**DATASET EXTRACT**:
=-=-=
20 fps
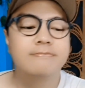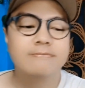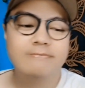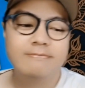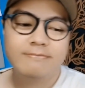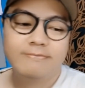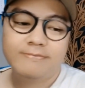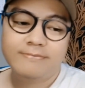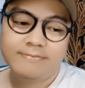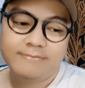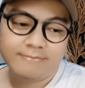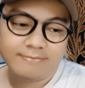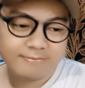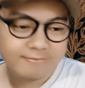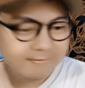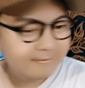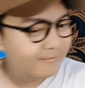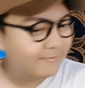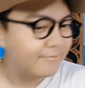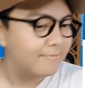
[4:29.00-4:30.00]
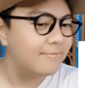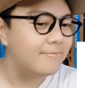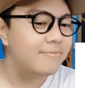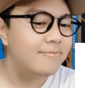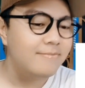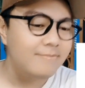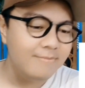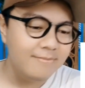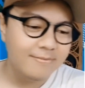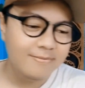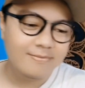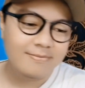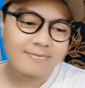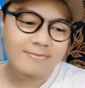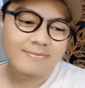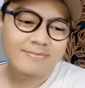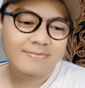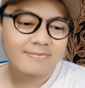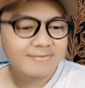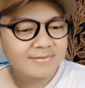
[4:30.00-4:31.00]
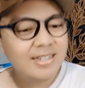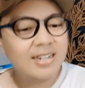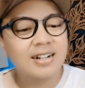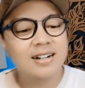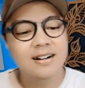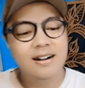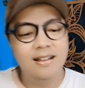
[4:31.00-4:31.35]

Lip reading: Nobody speaks.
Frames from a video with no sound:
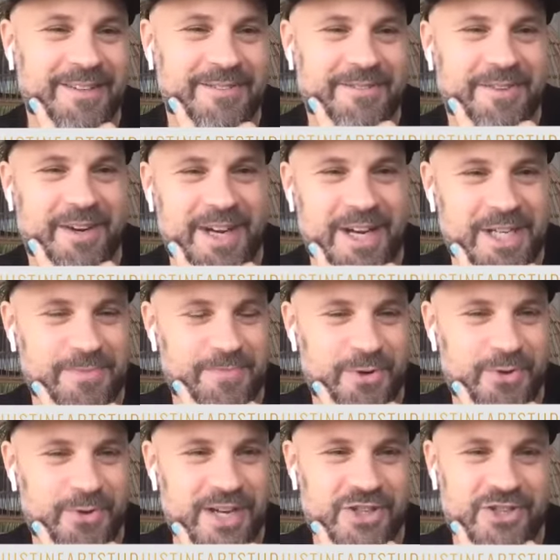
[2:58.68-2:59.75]
fun
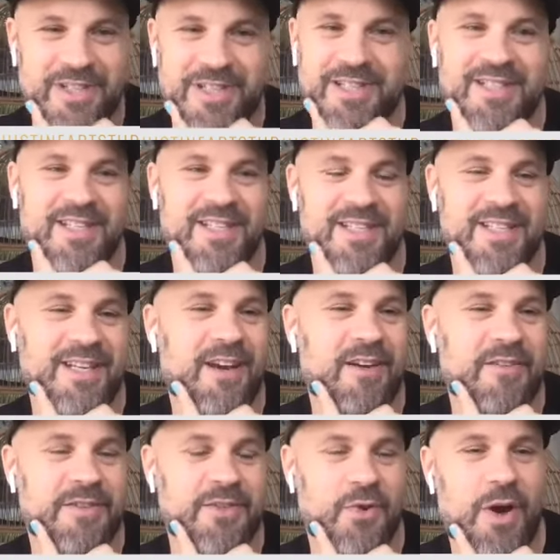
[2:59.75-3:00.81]
explorations and
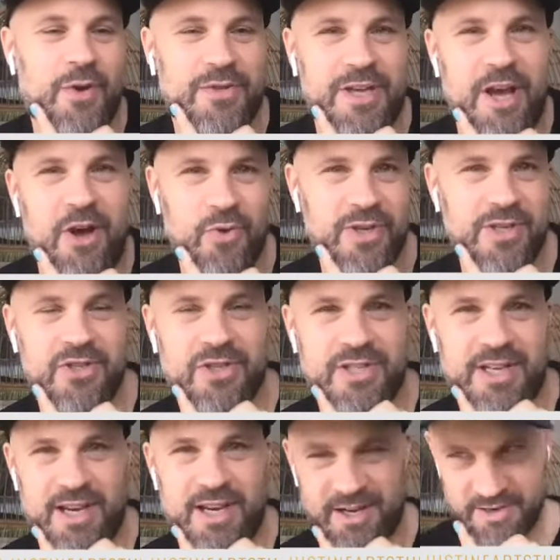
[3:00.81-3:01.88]
stuff so i was always
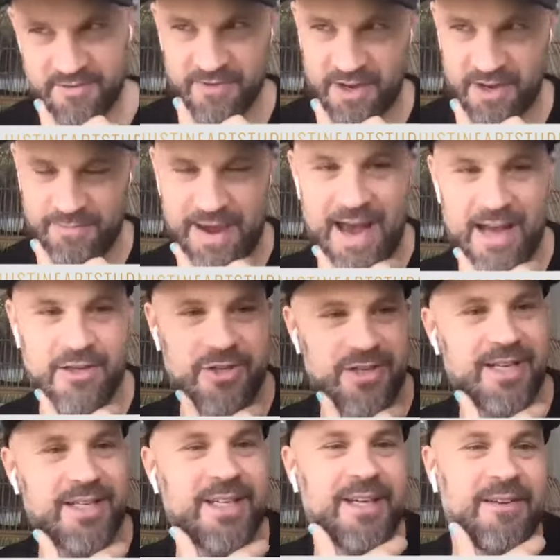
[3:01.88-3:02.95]
just kind of
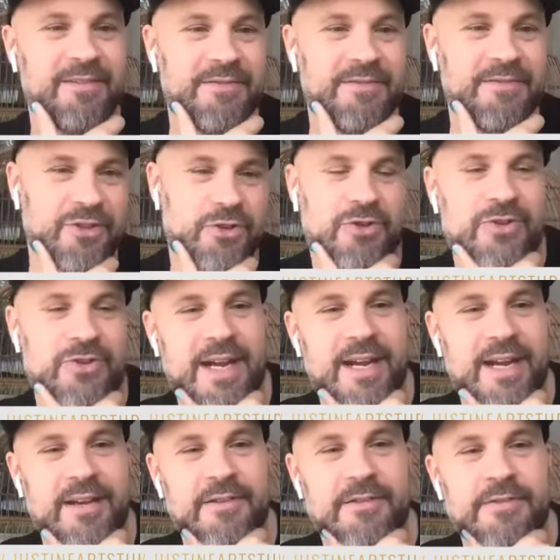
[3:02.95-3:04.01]
imaginative and
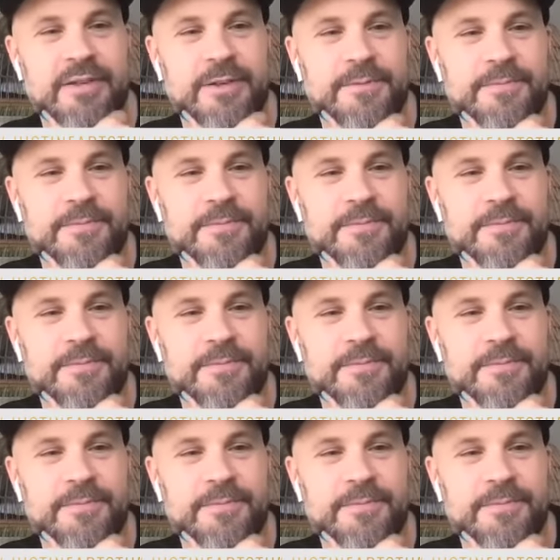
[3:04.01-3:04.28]
creative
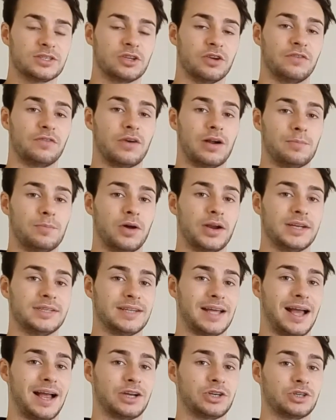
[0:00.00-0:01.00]
So for our body
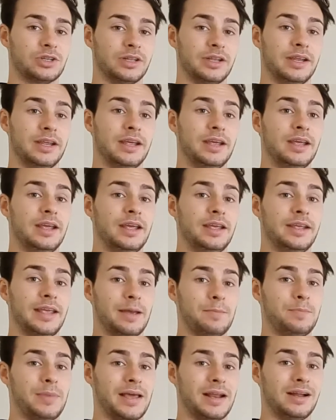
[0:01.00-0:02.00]
to actually
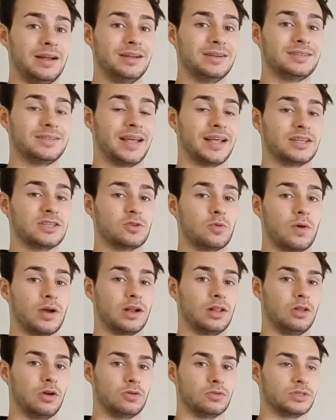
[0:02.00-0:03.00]
get better takes quite
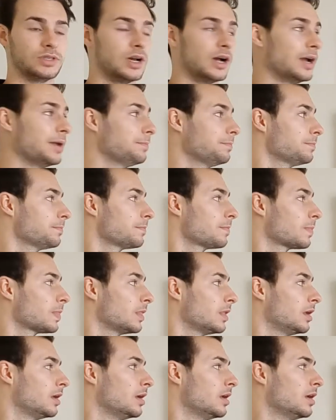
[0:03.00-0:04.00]
a long time,
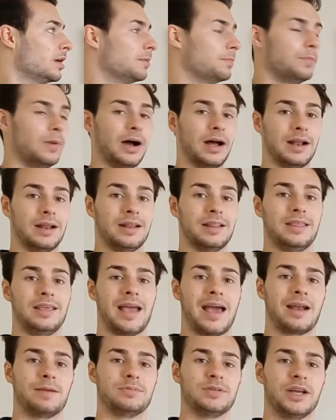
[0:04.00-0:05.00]
but the
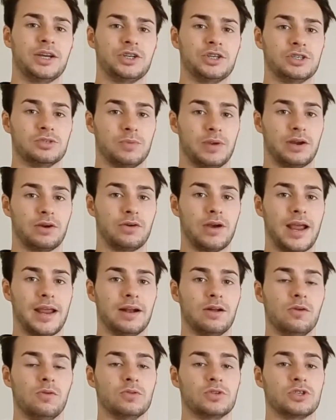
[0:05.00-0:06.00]
adaptations we create
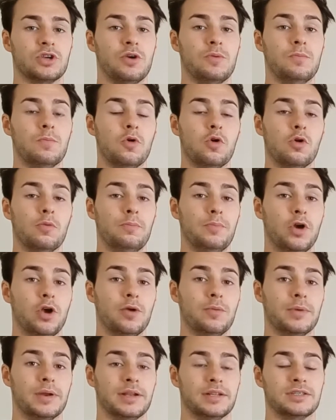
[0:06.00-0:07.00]
are also more
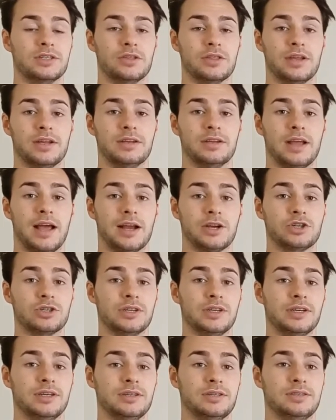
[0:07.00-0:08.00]
permanent. So they
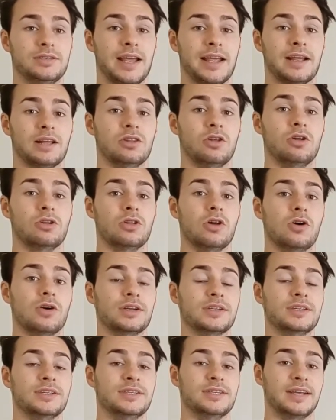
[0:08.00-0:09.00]
actually take a lot
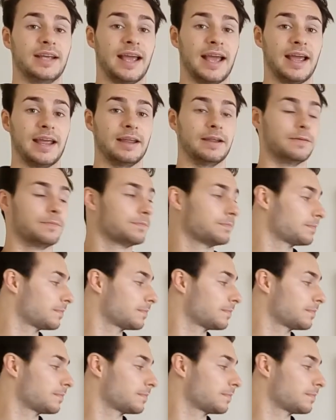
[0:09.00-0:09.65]
longer to decay.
=-=-=
Each line from the one holding "[3:02.95-3:04.01]" to the end of the records above must be copied exactly; the pictures must not be copied.

[3:02.95-3:04.01]
imaginative and
[3:04.01-3:04.28]
creative
[0:00.00-0:01.00]
So for our body
[0:01.00-0:02.00]
to actually
[0:02.00-0:03.00]
get better takes quite
[0:03.00-0:04.00]
a long time,
[0:04.00-0:05.00]
but the
[0:05.00-0:06.00]
adaptations we create
[0:06.00-0:07.00]
are also more
[0:07.00-0:08.00]
permanent. So they
[0:08.00-0:09.00]
actually take a lot
[0:09.00-0:09.65]
longer to decay.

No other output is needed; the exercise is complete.